Virus Detection Following Biochemical Amplification

• Polymerase chain reaction. This method provides a highly sensitive test for viral genomes. First, nucleic acid is extracted from the patient material to be analyzed. Any RNA virus genome present in the material is transcribed into DNA by reverse transcriptase. This DNA, as well as the DNA of the DNA viruses, is then replicated in vitro with a DNA polymerase as follows: after the DNA double strand has been separated by applying heat, two synthetic oligonucleotides are added that are complementary to the two ends of the viral genome segment being looked for and can hybridize to it accordingly. The adjacent DNA (toward each 50 end) is thencopied with an added polymerase, whereby the oligonucleotides act as primers.
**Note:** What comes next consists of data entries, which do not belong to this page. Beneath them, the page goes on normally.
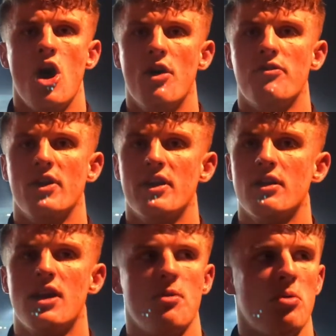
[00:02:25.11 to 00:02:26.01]
hopefully
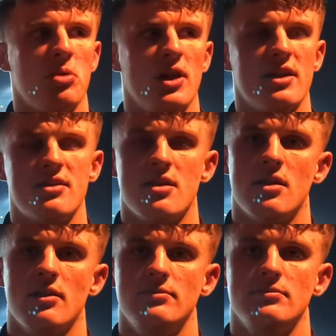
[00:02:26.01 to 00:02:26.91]
keep a place.
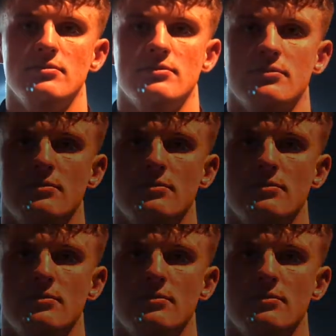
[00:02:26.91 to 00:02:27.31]
Yeah, that's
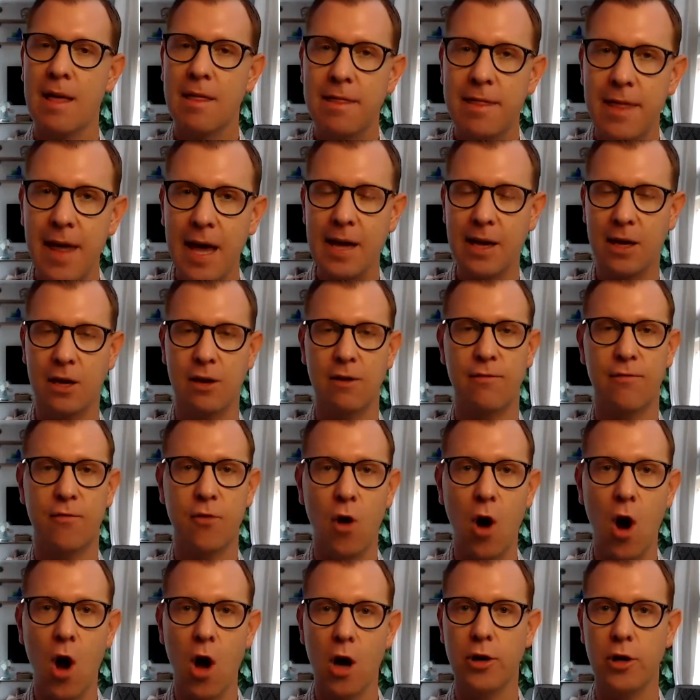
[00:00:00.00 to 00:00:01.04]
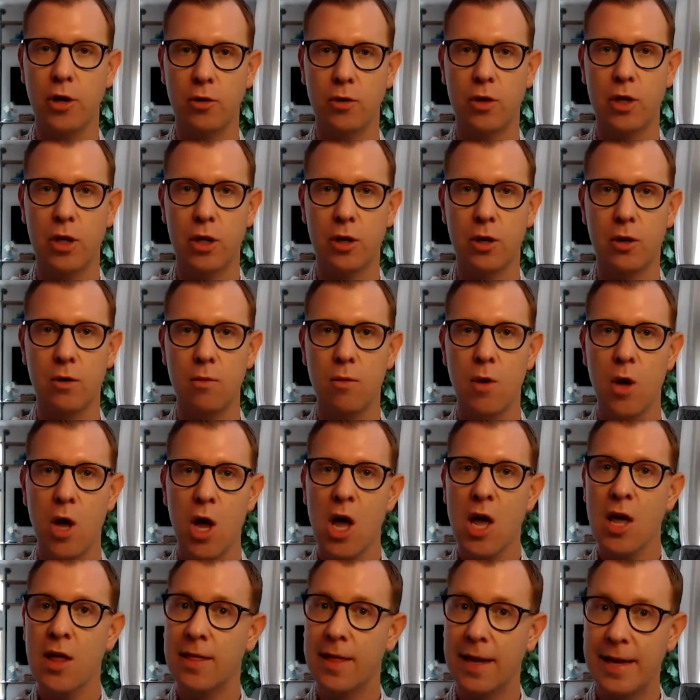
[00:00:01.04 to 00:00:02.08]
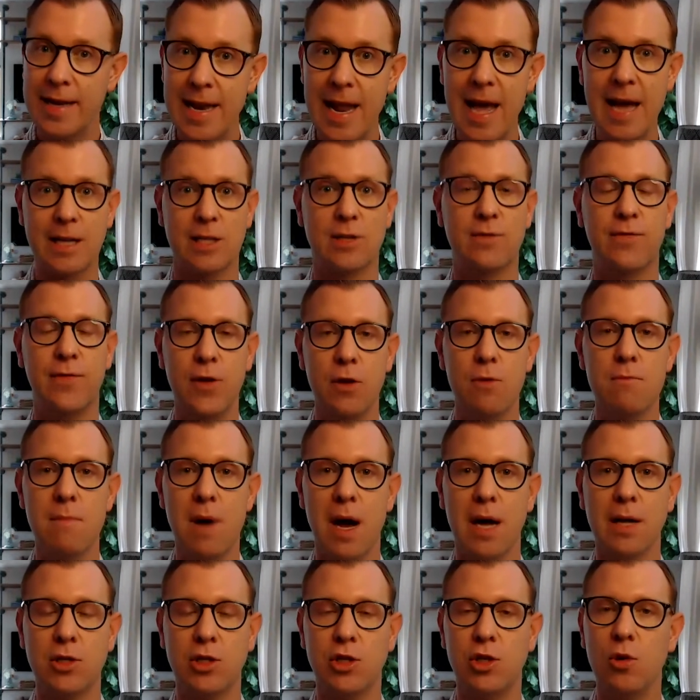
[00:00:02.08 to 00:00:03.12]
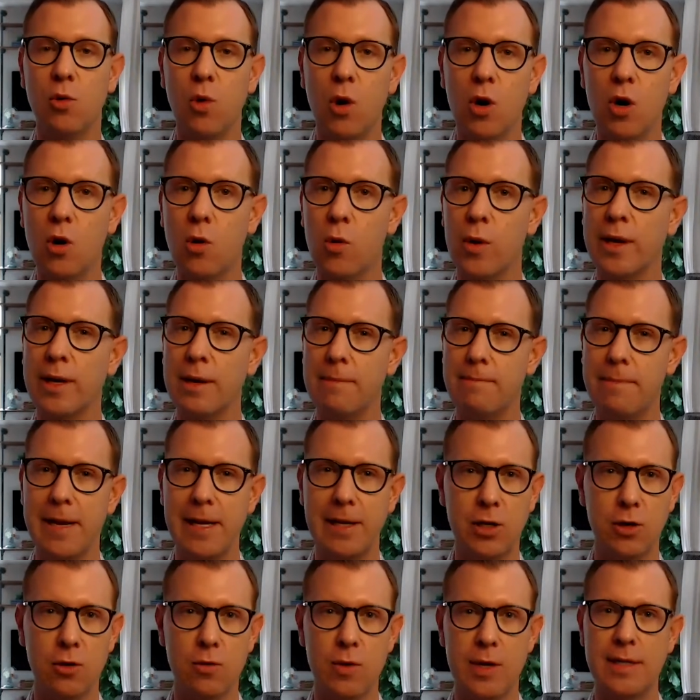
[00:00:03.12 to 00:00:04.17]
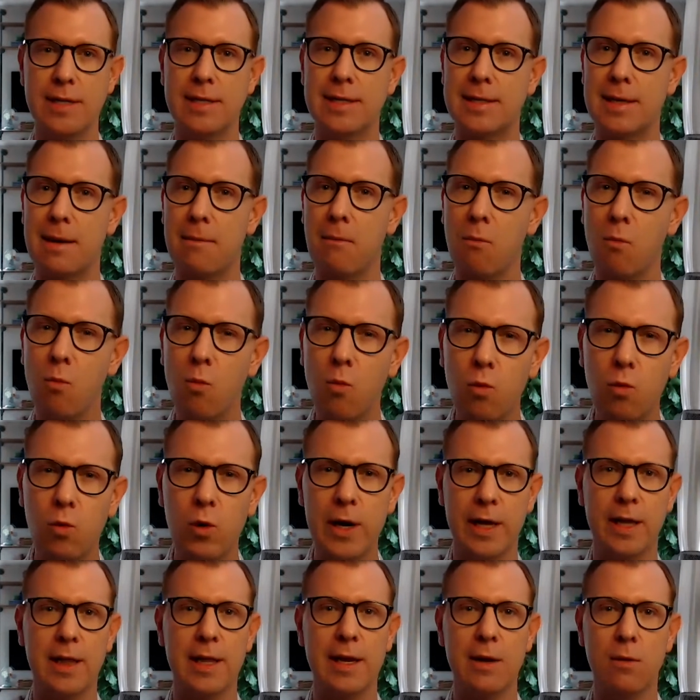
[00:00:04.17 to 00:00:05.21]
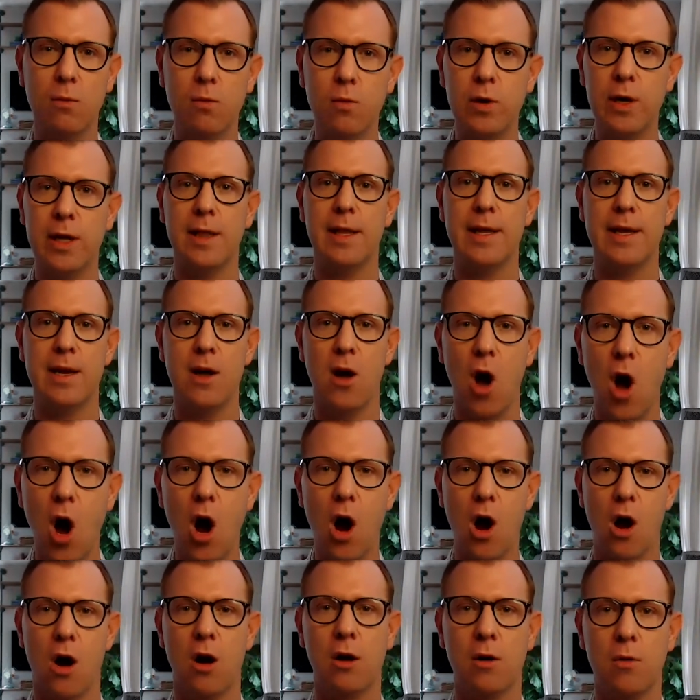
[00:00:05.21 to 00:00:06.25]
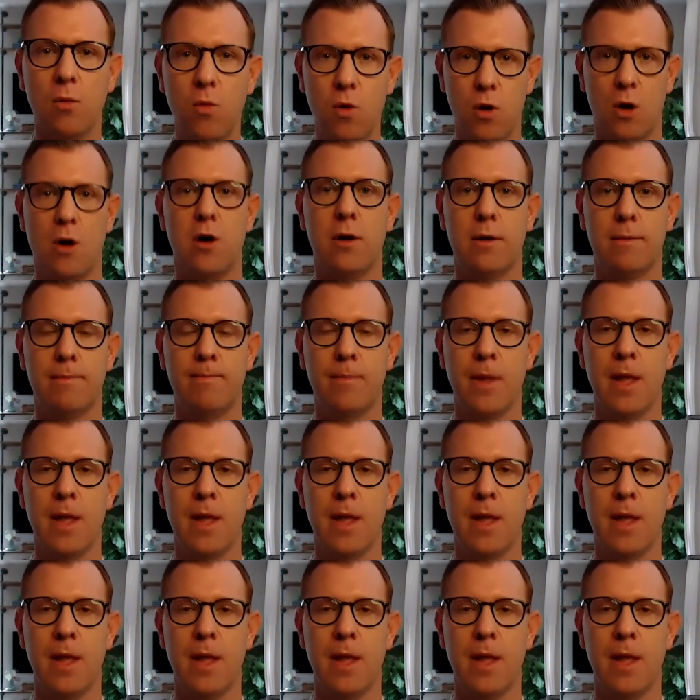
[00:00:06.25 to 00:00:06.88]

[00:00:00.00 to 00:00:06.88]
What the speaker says: Thank you for all you do. The next few months, you are going to be doing some really, really hard work,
The new and old strands are once again separated by heat and the reaction is started over again. Running several such cycles amplifies the original viral DNA by a factor of many thousands. Beginning with the second generation, the newly synthesized DNA strands show a uniform, defined length and are therefore detectable by means of gel electrophoresis. The specificity of the reaction is verified by checking the sequences of these DNA strands by means of hybridization or sequencing. The amplification and detection systems in use today for many viruses are increasingly commercially available, and in some cases are also designed to provide quantitative data on the “viral load.”

Serodiagnosis

• If a viral infection induces humoral immunity (see p. 48f. and 401), the resulting antibodies can be used in a serodiagnosis. When interpreting the serological data, one is confronted by the problem of deciding whether the observed reactions indicate a fresh, current infection or earlier contact with the virus in question. Two criteria can help with this decision:
• Detection of IgM (without IgG) proves the presence of a fresh primary infection. IgM is now usually detected by specific serum against human IgM in the so-called capture test, an EIA (p. 128).
• A fourfold increase in the IgG titer within 10–14 days early on in the course of the infection or a drop of the same dimensions later in the course would also be confirmation.